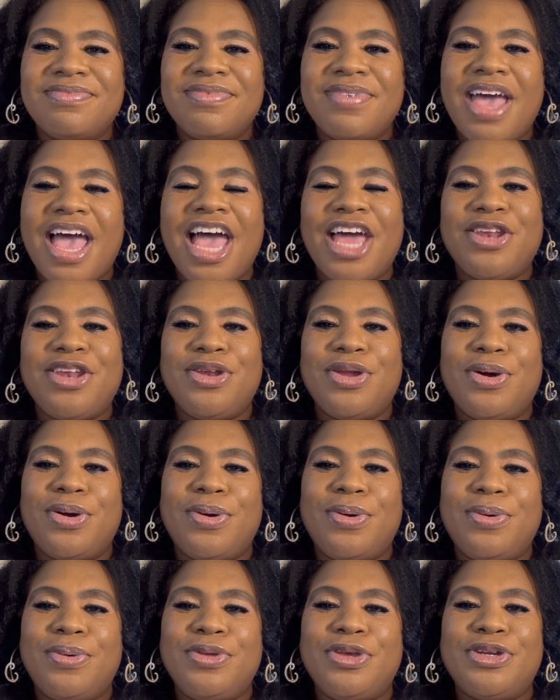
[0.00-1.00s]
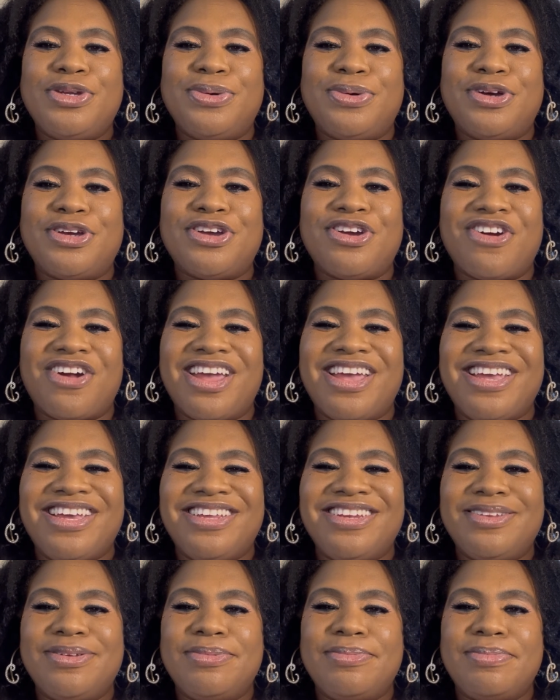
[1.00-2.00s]
I know you're doing great
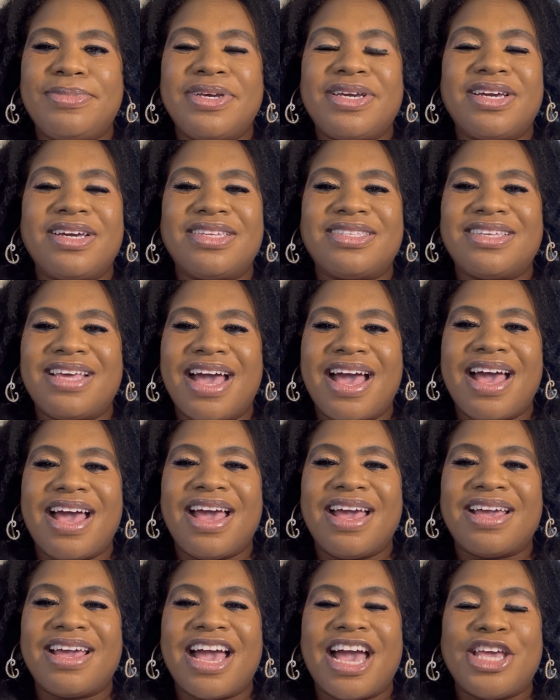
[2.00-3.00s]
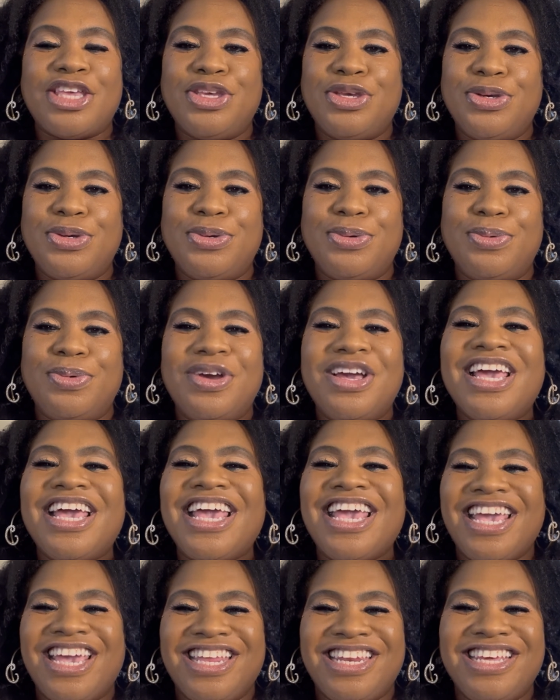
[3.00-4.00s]
because God got you
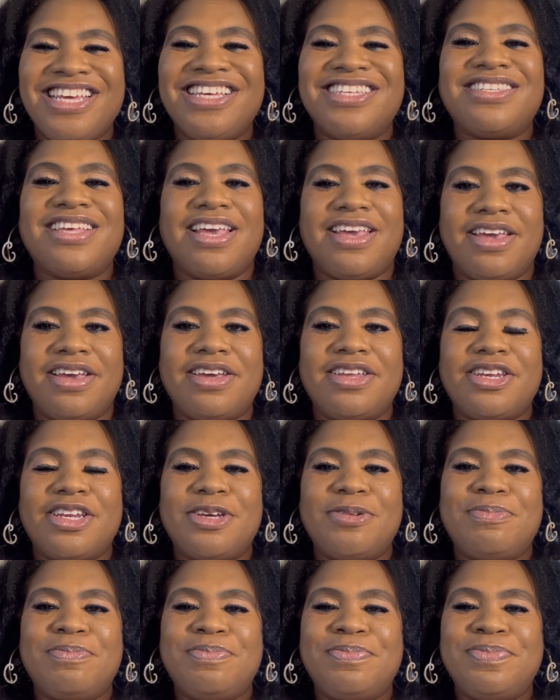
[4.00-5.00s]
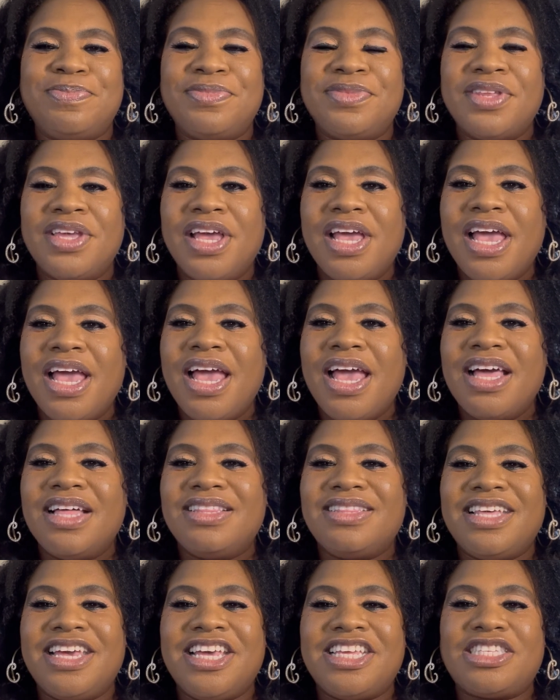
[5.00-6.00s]
in his hand.
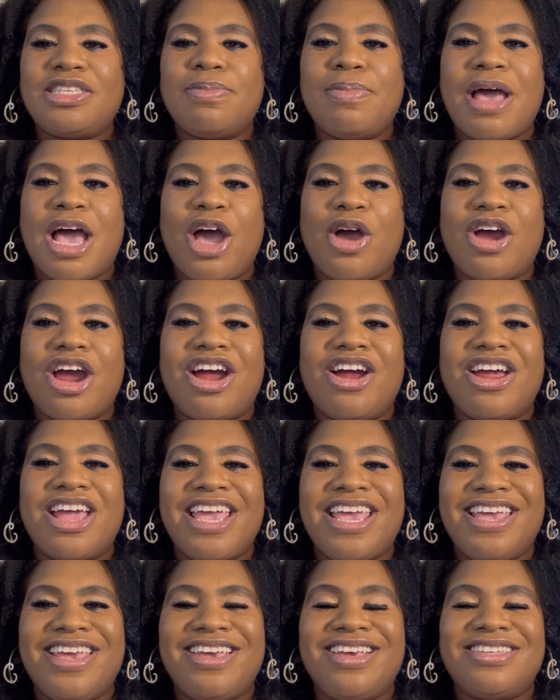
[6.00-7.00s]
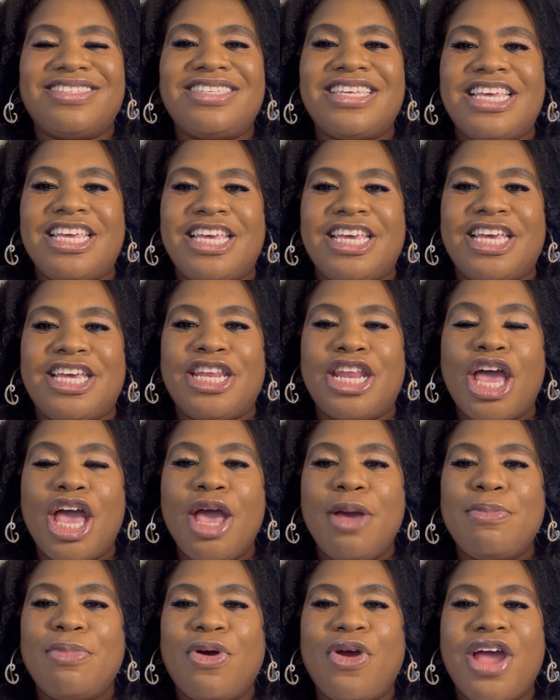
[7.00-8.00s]
Let's bow our heads in
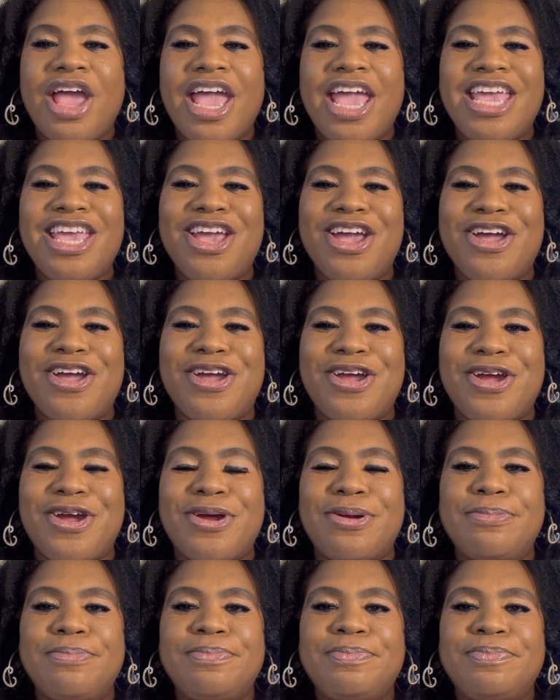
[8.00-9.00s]
prayer.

What to do
Transcribe the whole listing exactly but exclude images.

Solution to this task
[0.00-1.00s]
[1.00-2.00s]
I know you're doing great
[2.00-3.00s]
[3.00-4.00s]
because God got you
[4.00-5.00s]
[5.00-6.00s]
in his hand.
[6.00-7.00s]
[7.00-8.00s]
Let's bow our heads in
[8.00-9.00s]
prayer.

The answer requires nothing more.